◆ **Directions for this task**
In the records that follow, find each line containing "video" and copy it.

[Start of Attachment]

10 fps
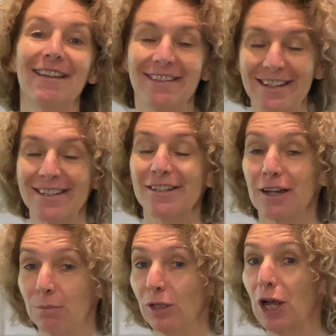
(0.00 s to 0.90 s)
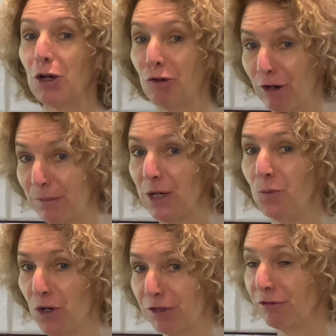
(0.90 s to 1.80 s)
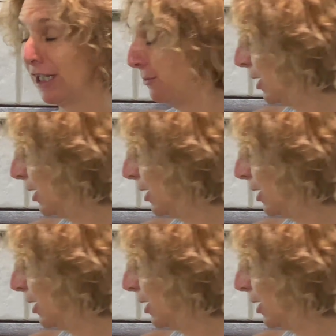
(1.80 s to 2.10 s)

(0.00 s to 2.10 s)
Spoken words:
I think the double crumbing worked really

[End of Attachment]
[Start of Attachment]

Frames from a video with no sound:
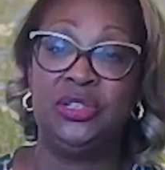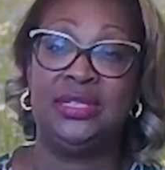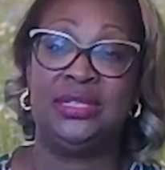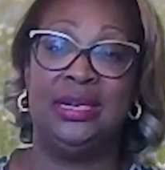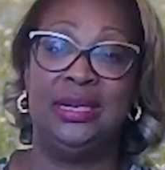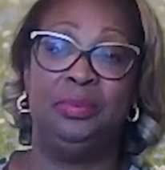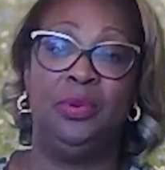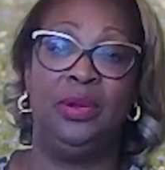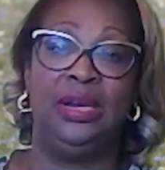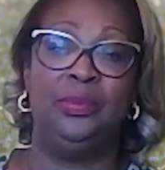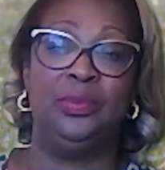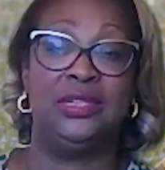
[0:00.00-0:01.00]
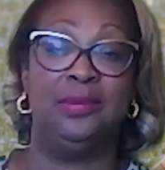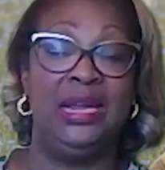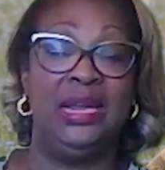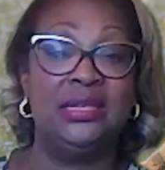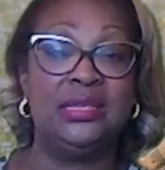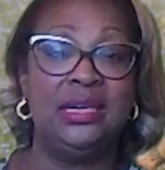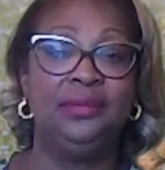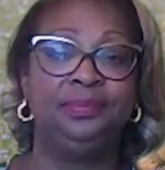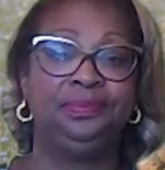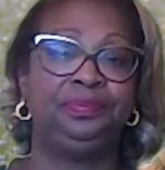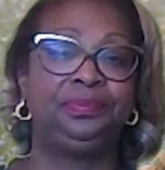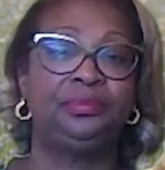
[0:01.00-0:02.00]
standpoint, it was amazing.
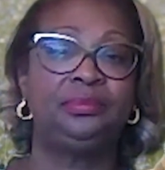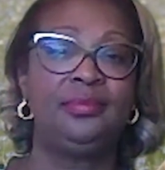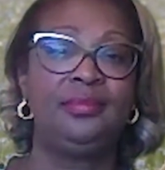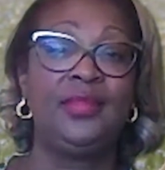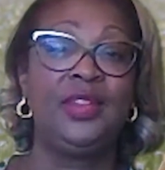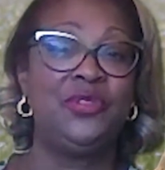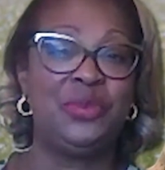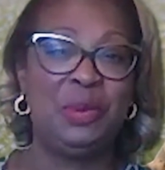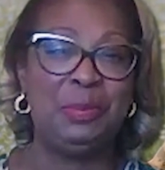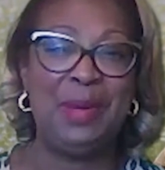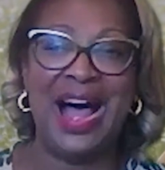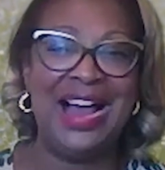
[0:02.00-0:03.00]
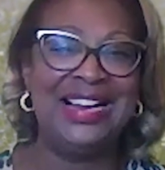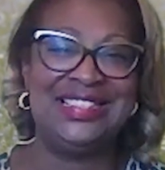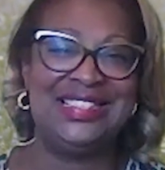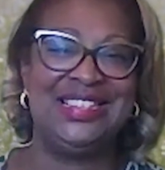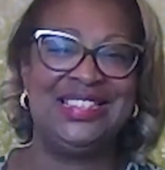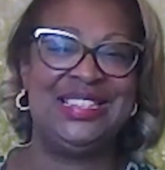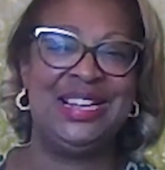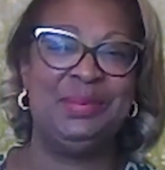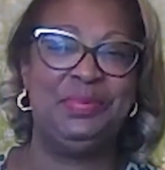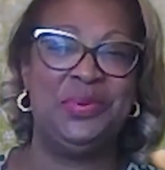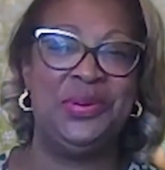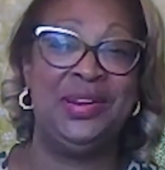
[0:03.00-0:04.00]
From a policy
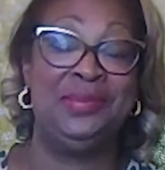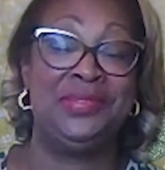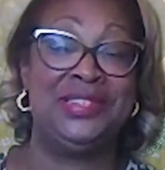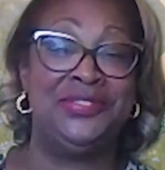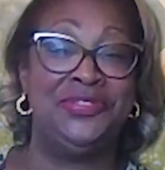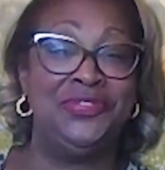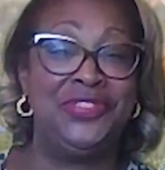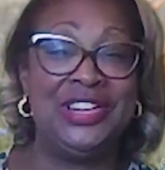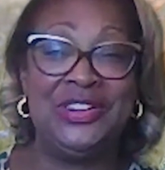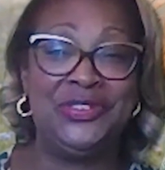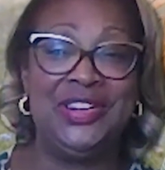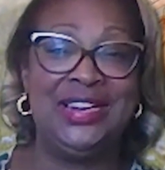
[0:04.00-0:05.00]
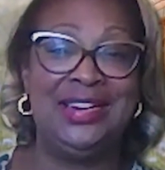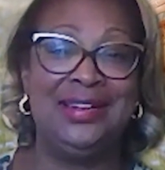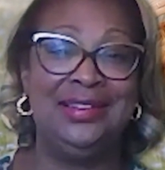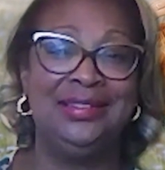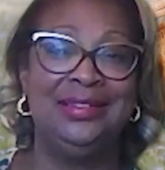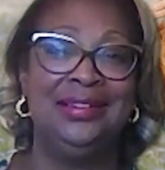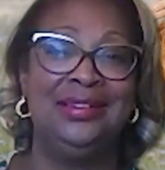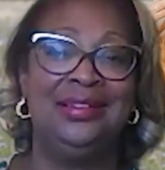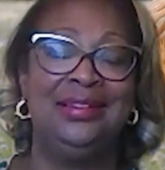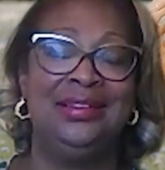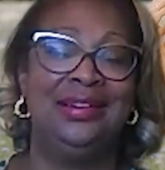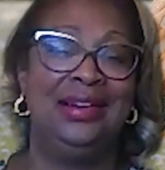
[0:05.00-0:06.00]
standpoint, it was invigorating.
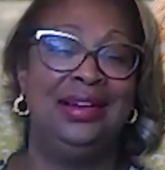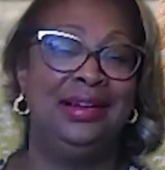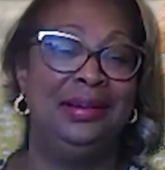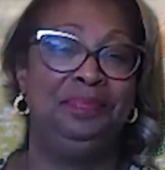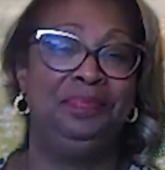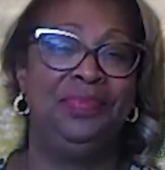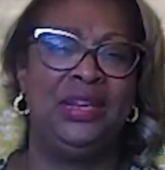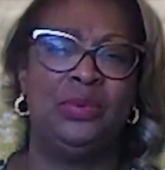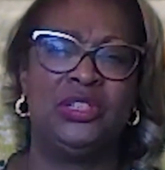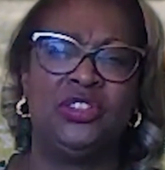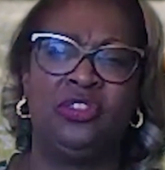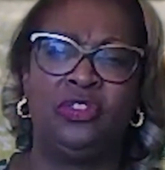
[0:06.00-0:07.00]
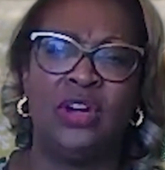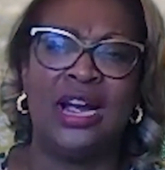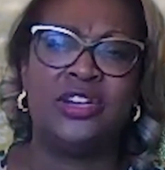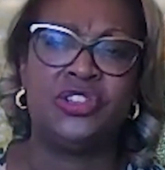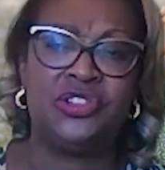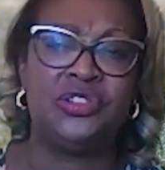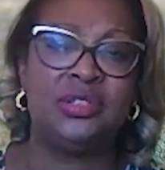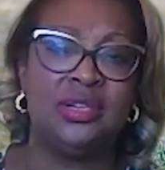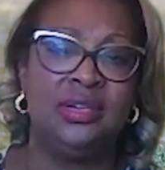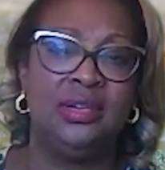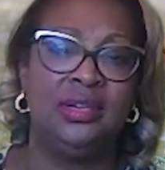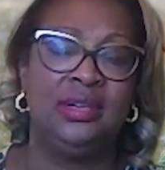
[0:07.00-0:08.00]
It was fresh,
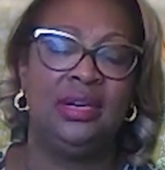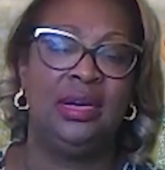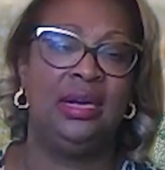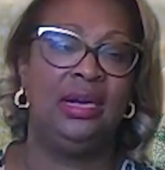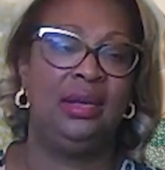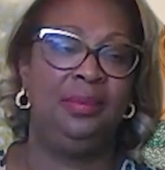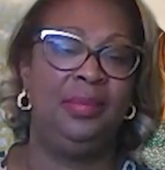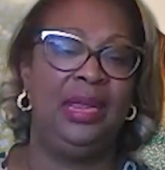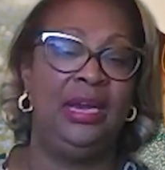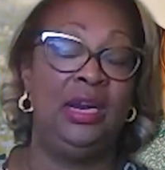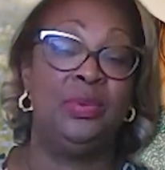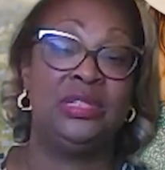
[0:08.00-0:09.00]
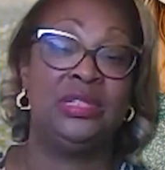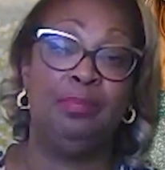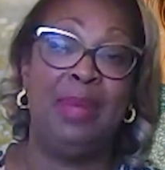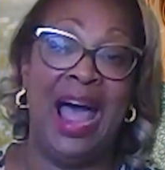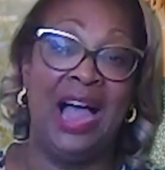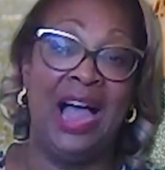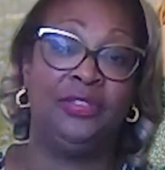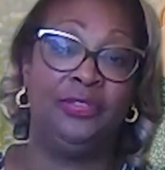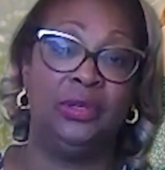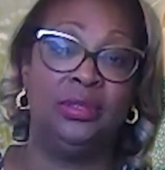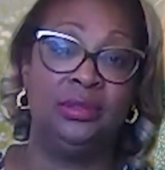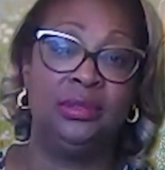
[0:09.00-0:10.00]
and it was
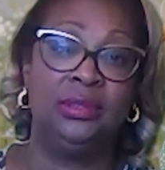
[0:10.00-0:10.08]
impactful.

[End of Attachment]
[Start of Attachment]

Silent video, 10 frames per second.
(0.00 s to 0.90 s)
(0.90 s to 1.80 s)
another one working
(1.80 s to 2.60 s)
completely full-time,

[End of Attachment]

◆ **Answer to this problem**
Frames from a video with no sound:
Silent video, 10 frames per second.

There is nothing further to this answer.